_Exercise brief_
Give the data back exactly. Leave out any images.

_Provided material_
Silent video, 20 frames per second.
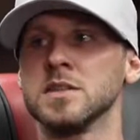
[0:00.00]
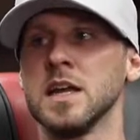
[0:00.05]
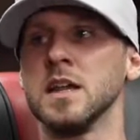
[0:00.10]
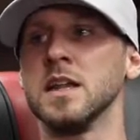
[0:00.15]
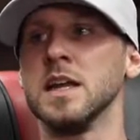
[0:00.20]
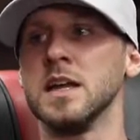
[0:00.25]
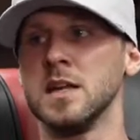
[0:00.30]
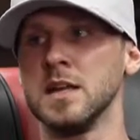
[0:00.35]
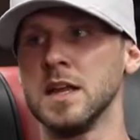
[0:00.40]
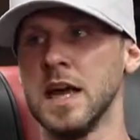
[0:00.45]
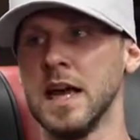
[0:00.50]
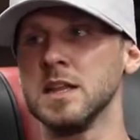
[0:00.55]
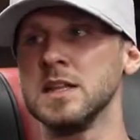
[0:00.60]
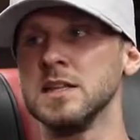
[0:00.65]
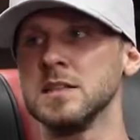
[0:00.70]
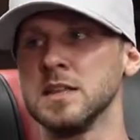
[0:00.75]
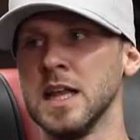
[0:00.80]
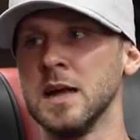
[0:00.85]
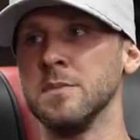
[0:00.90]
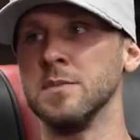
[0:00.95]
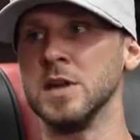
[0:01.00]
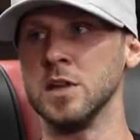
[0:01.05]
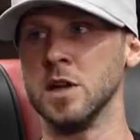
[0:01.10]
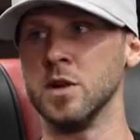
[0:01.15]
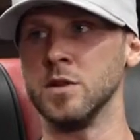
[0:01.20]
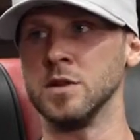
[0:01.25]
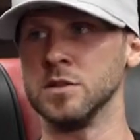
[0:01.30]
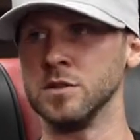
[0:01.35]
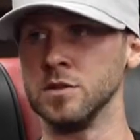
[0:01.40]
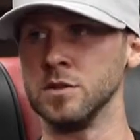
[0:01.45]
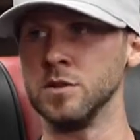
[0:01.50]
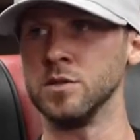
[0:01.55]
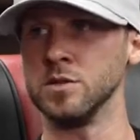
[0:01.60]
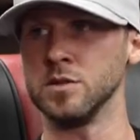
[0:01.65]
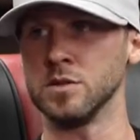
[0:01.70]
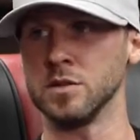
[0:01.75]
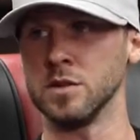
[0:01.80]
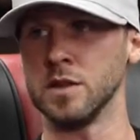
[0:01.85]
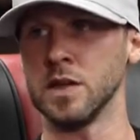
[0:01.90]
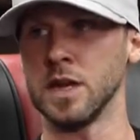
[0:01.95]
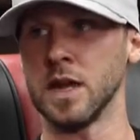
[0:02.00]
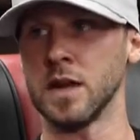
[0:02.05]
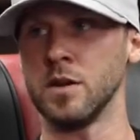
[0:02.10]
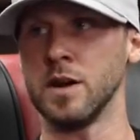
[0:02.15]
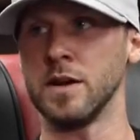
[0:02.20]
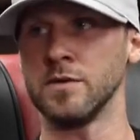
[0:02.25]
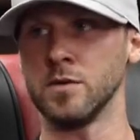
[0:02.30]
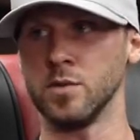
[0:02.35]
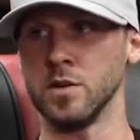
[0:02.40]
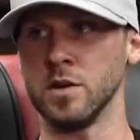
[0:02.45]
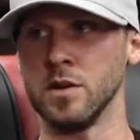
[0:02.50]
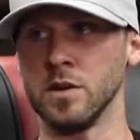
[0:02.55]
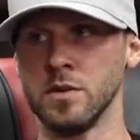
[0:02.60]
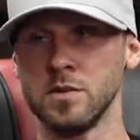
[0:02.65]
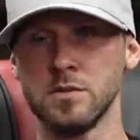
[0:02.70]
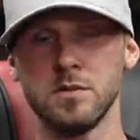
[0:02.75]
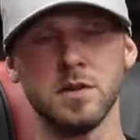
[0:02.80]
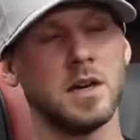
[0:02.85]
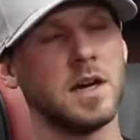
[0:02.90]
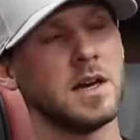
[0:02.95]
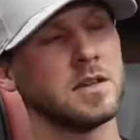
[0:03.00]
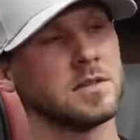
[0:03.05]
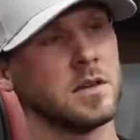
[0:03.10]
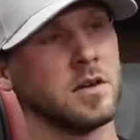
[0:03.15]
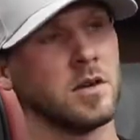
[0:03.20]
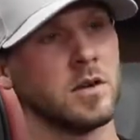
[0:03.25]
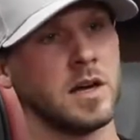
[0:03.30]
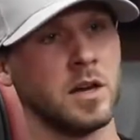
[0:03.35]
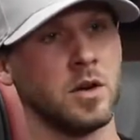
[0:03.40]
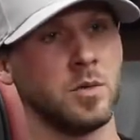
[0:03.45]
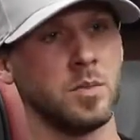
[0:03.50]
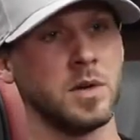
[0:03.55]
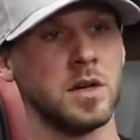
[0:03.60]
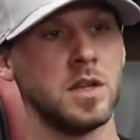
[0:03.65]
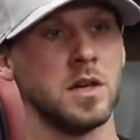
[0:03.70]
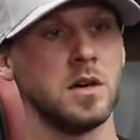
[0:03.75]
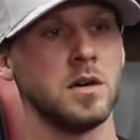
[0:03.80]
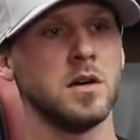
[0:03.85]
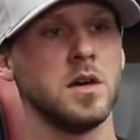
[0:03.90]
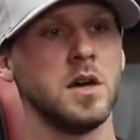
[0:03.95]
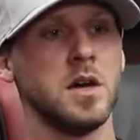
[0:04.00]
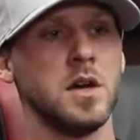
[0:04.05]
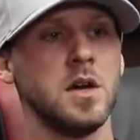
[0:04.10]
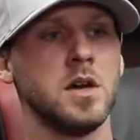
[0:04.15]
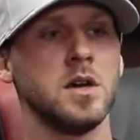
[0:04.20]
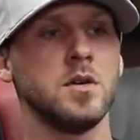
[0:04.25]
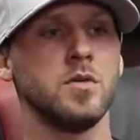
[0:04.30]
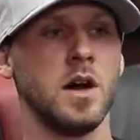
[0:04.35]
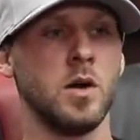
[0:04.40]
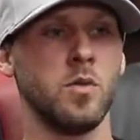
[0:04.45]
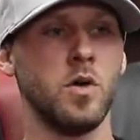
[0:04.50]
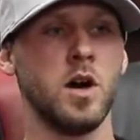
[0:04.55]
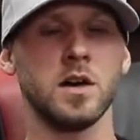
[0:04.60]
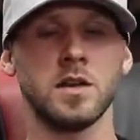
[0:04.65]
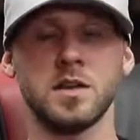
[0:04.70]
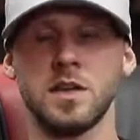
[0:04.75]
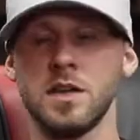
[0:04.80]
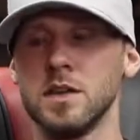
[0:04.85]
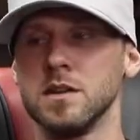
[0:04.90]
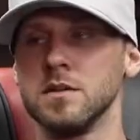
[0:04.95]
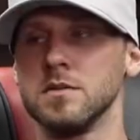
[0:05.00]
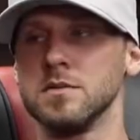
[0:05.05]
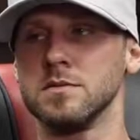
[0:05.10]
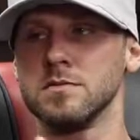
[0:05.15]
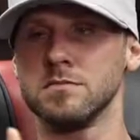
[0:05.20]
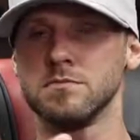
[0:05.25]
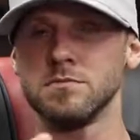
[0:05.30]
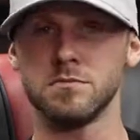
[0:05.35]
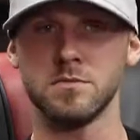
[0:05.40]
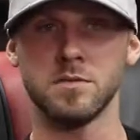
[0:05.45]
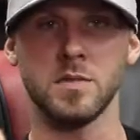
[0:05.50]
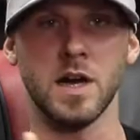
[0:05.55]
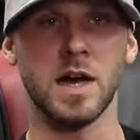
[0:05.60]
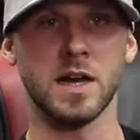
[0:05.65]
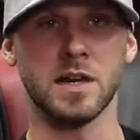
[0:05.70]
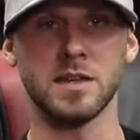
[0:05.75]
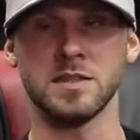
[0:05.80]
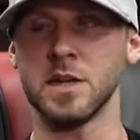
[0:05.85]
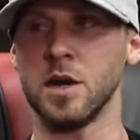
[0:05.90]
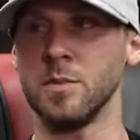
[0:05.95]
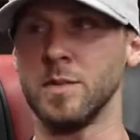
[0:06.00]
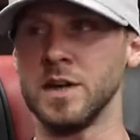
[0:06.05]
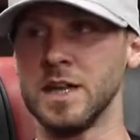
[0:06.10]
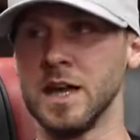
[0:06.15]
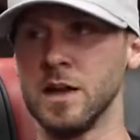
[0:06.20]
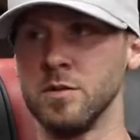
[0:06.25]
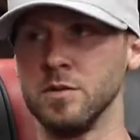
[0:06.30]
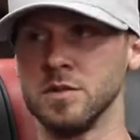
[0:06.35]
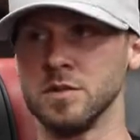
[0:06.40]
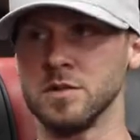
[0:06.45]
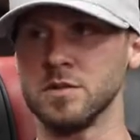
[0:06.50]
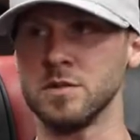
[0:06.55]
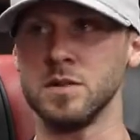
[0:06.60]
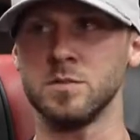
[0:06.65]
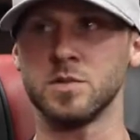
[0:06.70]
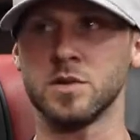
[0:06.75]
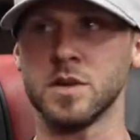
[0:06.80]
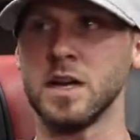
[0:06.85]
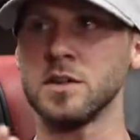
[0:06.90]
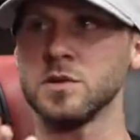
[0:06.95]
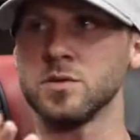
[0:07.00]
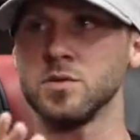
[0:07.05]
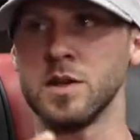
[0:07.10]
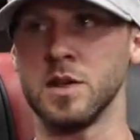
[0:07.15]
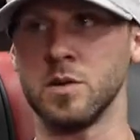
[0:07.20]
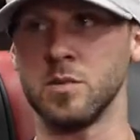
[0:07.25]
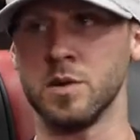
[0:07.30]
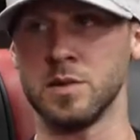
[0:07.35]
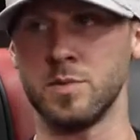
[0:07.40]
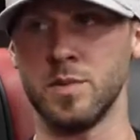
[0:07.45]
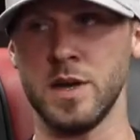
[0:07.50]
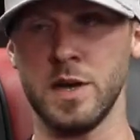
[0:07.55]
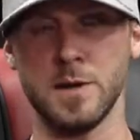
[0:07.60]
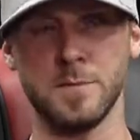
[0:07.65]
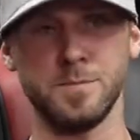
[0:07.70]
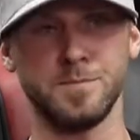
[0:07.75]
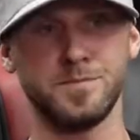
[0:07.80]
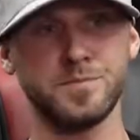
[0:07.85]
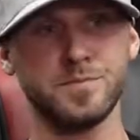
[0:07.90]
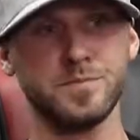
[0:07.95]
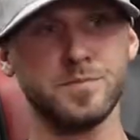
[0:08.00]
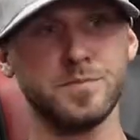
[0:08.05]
just at least let me know it's you so that I don't have to worry. I said, okay, no big deal. I walked in, I could tell my dad was asleep, so I just went in and went to bed.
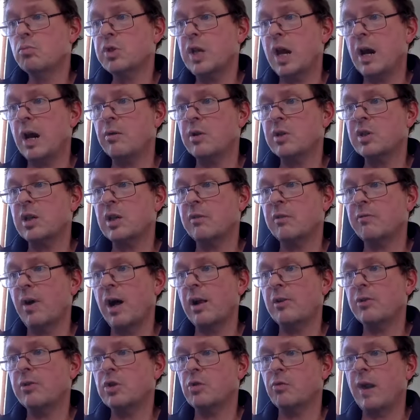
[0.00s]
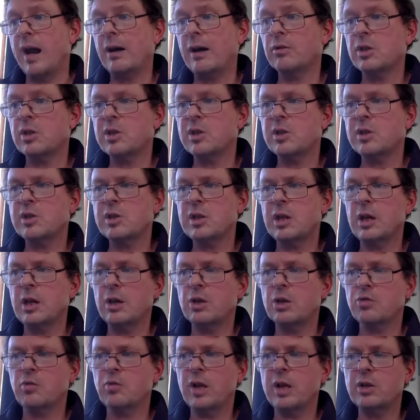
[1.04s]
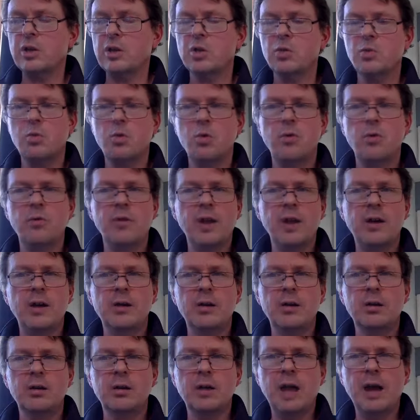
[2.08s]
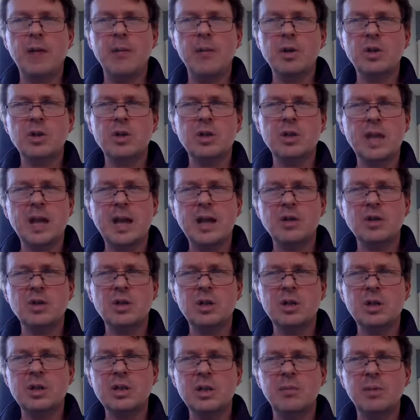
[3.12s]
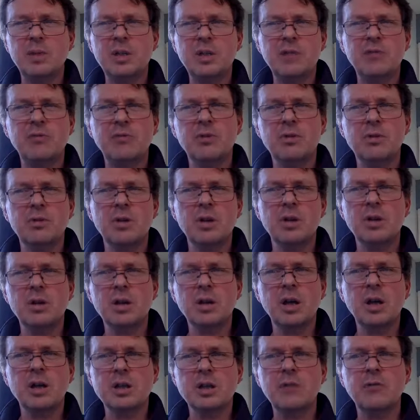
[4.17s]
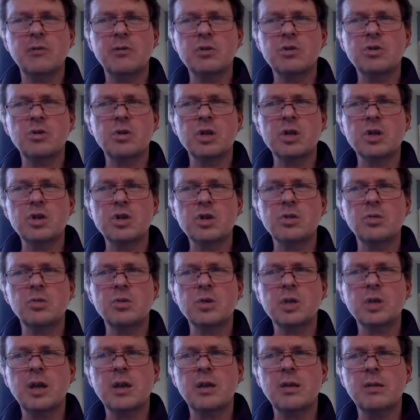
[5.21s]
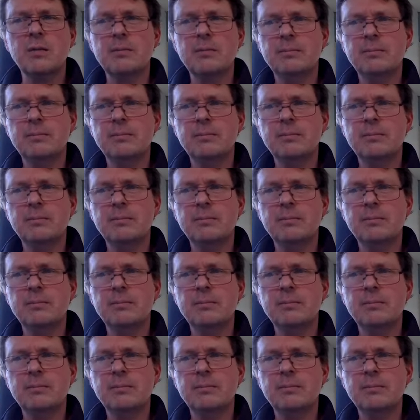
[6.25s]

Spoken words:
terroristic violence around us and see it as related to warfare, and how much is it actually something different, a different tradition altogether.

_Response box_
Silent video, 20 frames per second.
[0:00.00]
[0:00.05]
[0:00.10]
[0:00.15]
[0:00.20]
[0:00.25]
[0:00.30]
[0:00.35]
[0:00.40]
[0:00.45]
[0:00.50]
[0:00.55]
[0:00.60]
[0:00.65]
[0:00.70]
[0:00.75]
[0:00.80]
[0:00.85]
[0:00.90]
[0:00.95]
[0:01.00]
[0:01.05]
[0:01.10]
[0:01.15]
[0:01.20]
[0:01.25]
[0:01.30]
[0:01.35]
[0:01.40]
[0:01.45]
[0:01.50]
[0:01.55]
[0:01.60]
[0:01.65]
[0:01.70]
[0:01.75]
[0:01.80]
[0:01.85]
[0:01.90]
[0:01.95]
[0:02.00]
[0:02.05]
[0:02.10]
[0:02.15]
[0:02.20]
[0:02.25]
[0:02.30]
[0:02.35]
[0:02.40]
[0:02.45]
[0:02.50]
[0:02.55]
[0:02.60]
[0:02.65]
[0:02.70]
[0:02.75]
[0:02.80]
[0:02.85]
[0:02.90]
[0:02.95]
[0:03.00]
[0:03.05]
[0:03.10]
[0:03.15]
[0:03.20]
[0:03.25]
[0:03.30]
[0:03.35]
[0:03.40]
[0:03.45]
[0:03.50]
[0:03.55]
[0:03.60]
[0:03.65]
[0:03.70]
[0:03.75]
[0:03.80]
[0:03.85]
[0:03.90]
[0:03.95]
[0:04.00]
[0:04.05]
[0:04.10]
[0:04.15]
[0:04.20]
[0:04.25]
[0:04.30]
[0:04.35]
[0:04.40]
[0:04.45]
[0:04.50]
[0:04.55]
[0:04.60]
[0:04.65]
[0:04.70]
[0:04.75]
[0:04.80]
[0:04.85]
[0:04.90]
[0:04.95]
[0:05.00]
[0:05.05]
[0:05.10]
[0:05.15]
[0:05.20]
[0:05.25]
[0:05.30]
[0:05.35]
[0:05.40]
[0:05.45]
[0:05.50]
[0:05.55]
[0:05.60]
[0:05.65]
[0:05.70]
[0:05.75]
[0:05.80]
[0:05.85]
[0:05.90]
[0:05.95]
[0:06.00]
[0:06.05]
[0:06.10]
[0:06.15]
[0:06.20]
[0:06.25]
[0:06.30]
[0:06.35]
[0:06.40]
[0:06.45]
[0:06.50]
[0:06.55]
[0:06.60]
[0:06.65]
[0:06.70]
[0:06.75]
[0:06.80]
[0:06.85]
[0:06.90]
[0:06.95]
[0:07.00]
[0:07.05]
[0:07.10]
[0:07.15]
[0:07.20]
[0:07.25]
[0:07.30]
[0:07.35]
[0:07.40]
[0:07.45]
[0:07.50]
[0:07.55]
[0:07.60]
[0:07.65]
[0:07.70]
[0:07.75]
[0:07.80]
[0:07.85]
[0:07.90]
[0:07.95]
[0:08.00]
[0:08.05]
just at least let me know it's you so that I don't have to worry. I said, okay, no big deal. I walked in, I could tell my dad was asleep, so I just went in and went to bed.
[0.00s]
[1.04s]
[2.08s]
[3.12s]
[4.17s]
[5.21s]
[6.25s]

Spoken words:
terroristic violence around us and see it as related to warfare, and how much is it actually something different, a different tradition altogether.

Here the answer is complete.